Mexico’s reeling economy received another jolt of bad news Monday with reports of the largest monthly decline yet in the amount of money Mexicans working abroad send home.
Remittances for the month of April totaled about $1.7 billion, 18.6% less than the $2.1 billion recorded in April 2008, Mexico’s central bank said.
After oil, remittances are Mexico’s largest source of income, and their decline is certain to further erode the country’s economic growth. Experts cite several reasons for the drop in money sent home by the estimated 12 million Mexicans living in the U.S., including recession in the U.S. and widening unemployment among migrant workers. In addition, tighter security at the nations’ shared border has deterred some Mexicans from heading north in search of increasingly scarce jobs.
Last year was the first time remittances declined overall for a 12-month period, after steady growth ever since authorities began keeping records 13 years ago.
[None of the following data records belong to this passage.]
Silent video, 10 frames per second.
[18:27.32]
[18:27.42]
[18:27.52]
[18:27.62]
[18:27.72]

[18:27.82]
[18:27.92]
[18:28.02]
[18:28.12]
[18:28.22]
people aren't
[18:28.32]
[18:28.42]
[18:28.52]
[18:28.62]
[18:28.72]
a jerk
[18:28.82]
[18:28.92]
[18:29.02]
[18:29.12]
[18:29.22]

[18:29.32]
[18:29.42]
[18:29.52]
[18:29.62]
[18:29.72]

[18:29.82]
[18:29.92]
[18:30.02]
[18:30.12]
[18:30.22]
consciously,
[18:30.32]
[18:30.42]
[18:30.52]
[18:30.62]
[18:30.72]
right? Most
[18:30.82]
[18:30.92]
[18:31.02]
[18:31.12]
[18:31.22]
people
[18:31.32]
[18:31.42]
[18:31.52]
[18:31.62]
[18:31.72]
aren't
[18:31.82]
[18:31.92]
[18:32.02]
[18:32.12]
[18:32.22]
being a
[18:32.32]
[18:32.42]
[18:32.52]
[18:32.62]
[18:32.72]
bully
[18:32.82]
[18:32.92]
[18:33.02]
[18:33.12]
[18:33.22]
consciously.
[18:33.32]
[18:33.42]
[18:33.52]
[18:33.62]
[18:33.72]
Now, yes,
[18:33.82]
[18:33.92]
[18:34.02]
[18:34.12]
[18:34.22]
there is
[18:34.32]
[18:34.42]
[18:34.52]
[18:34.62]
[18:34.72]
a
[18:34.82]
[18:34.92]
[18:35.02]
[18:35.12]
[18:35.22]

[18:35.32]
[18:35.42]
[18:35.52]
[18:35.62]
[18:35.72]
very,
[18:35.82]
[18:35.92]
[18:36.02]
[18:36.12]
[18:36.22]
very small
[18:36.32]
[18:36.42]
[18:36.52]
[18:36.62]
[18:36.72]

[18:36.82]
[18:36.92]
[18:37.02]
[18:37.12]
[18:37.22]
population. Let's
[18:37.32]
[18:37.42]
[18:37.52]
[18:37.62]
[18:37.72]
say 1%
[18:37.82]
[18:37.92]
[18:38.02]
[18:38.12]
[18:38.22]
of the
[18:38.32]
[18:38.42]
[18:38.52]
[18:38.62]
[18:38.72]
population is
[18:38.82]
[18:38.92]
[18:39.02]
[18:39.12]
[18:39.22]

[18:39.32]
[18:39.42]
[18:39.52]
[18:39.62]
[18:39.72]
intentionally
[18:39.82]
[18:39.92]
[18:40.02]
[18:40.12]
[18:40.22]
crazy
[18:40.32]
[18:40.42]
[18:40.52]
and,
The Finance Ministry recently announced that Mexico had experienced its sharpest first-quarter shrinkage in economic activity since the mid-1990s, when the currency collapsed and the country plunged into depression as part of the Tequila Crisis.
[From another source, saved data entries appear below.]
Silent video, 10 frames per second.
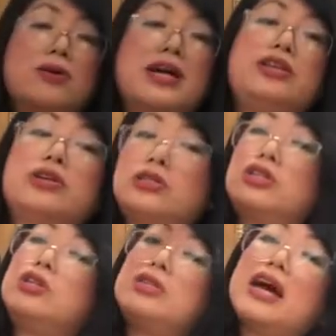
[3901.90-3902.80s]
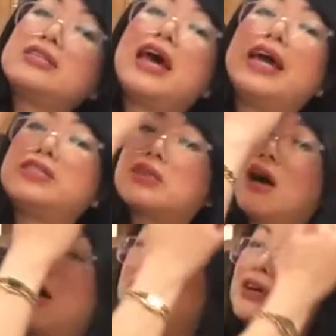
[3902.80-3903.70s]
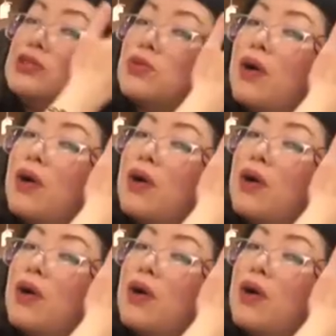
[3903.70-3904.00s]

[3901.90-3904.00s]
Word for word: and you can use it as a headscarf as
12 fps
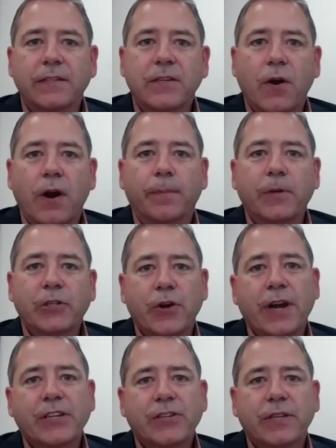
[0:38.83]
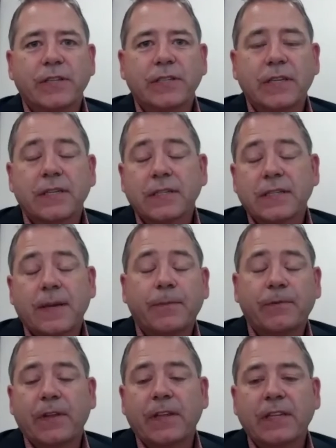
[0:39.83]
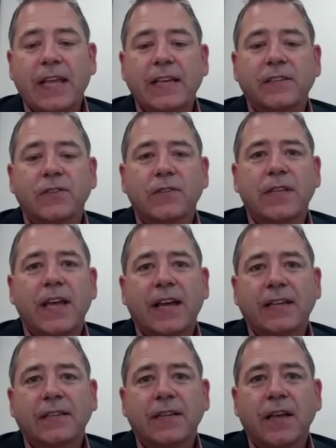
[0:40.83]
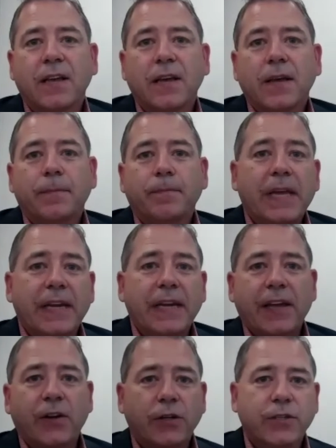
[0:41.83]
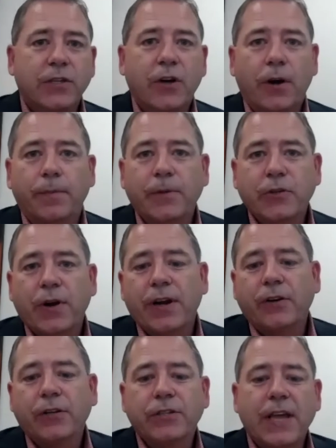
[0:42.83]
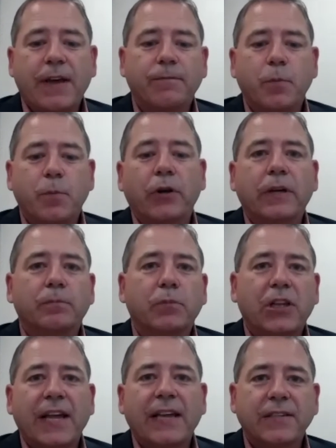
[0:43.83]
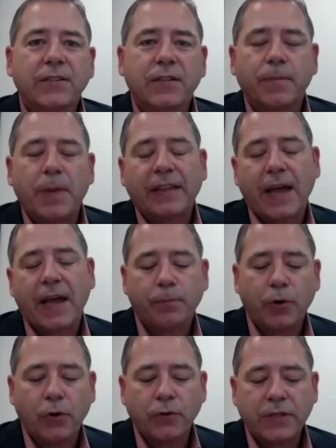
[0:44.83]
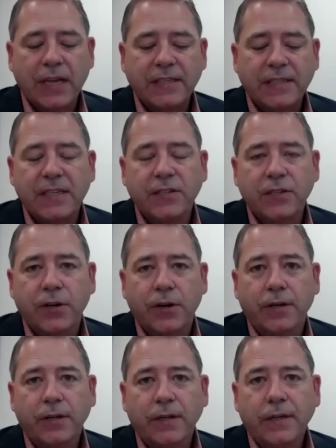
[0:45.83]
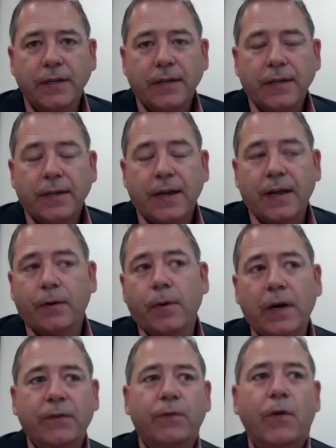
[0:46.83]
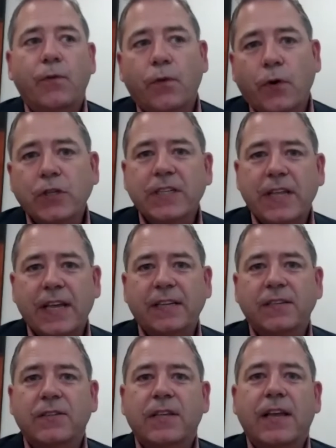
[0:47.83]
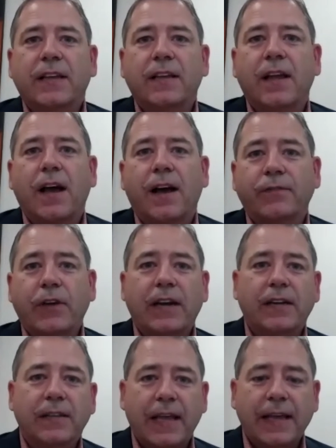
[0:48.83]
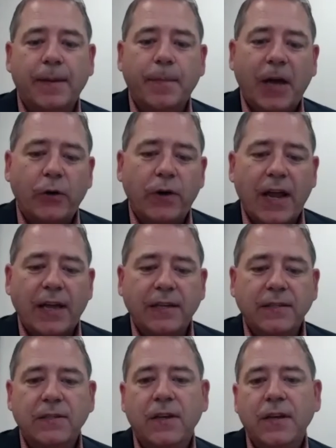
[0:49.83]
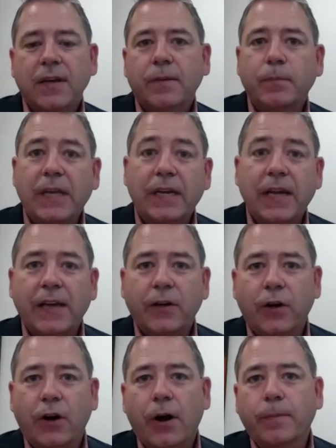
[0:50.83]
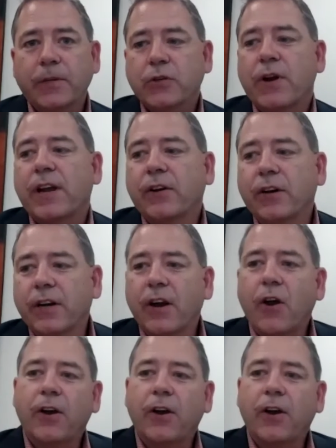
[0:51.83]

arbitrations, and some of the things that mediators and arbitrators have put in place to make that process easier. Now, one of the first things that I've got to think about as mediator, arbitrator,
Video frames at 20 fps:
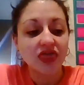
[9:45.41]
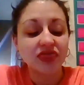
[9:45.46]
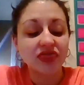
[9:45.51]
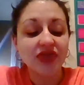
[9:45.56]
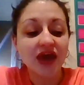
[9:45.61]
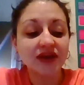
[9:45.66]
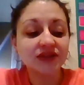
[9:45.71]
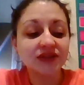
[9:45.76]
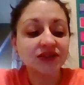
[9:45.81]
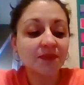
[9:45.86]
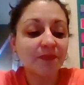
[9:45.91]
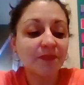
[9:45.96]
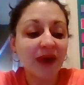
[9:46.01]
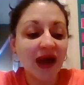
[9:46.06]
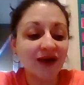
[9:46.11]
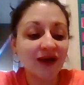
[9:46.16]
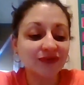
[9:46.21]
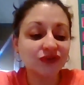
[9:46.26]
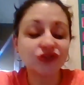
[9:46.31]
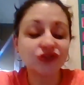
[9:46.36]
that is
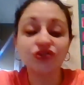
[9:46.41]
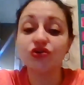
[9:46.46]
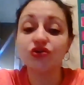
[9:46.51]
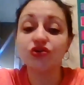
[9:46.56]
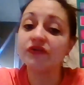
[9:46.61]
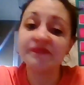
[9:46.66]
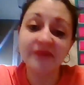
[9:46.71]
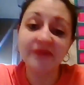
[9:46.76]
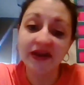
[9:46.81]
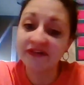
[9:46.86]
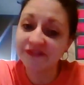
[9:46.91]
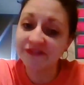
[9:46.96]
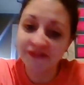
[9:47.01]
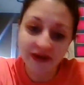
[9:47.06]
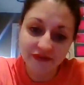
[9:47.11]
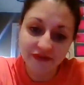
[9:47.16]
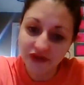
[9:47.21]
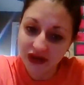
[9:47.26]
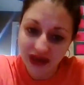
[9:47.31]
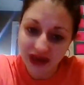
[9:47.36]
about two of my
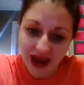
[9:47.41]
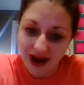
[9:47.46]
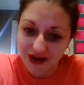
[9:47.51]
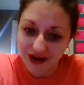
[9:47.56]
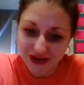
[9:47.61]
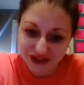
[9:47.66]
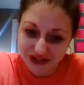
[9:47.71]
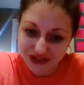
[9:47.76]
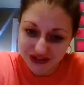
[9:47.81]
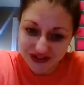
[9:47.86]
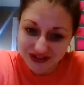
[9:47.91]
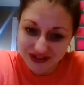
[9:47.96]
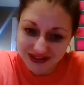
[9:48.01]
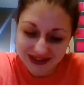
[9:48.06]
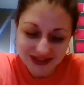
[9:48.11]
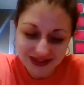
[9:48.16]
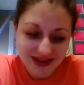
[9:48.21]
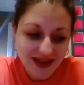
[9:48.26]
favorite characters,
And the downturn was registered even before Mexico endured the economic havoc wrought by swine flu. To contain the disease, the government ordered the closure of schools, restaurants and most cultural venues.
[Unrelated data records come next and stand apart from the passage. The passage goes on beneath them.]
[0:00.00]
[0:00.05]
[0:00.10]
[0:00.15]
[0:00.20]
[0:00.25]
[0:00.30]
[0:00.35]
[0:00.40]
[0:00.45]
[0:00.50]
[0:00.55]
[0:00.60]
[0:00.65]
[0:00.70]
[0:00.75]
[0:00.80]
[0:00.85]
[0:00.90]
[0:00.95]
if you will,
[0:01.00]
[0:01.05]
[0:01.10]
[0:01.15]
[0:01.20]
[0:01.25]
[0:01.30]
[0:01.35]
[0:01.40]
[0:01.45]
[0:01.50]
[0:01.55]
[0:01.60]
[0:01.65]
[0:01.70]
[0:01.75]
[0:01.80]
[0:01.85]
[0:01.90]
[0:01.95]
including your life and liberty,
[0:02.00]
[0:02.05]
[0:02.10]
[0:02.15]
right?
Mexico lost at least $2 billion as a result, the Finance Ministry says. And some losses are still being tabulated: Hardest hit was Mexico’s third-largest source of income, tourism.
Hotel occupancy in late April and early May was down by as much as 90% in some areas, said Tourism Minister Rodolfo Elizondo, who predicted losses for the year of up to $4 billion in that sector alone.
Mexico may have dodged one bullet: General Motors, which employs 13,000 people at four plants in Mexico, said its operations here will not be affected by its declaration of bankruptcy in the U.S.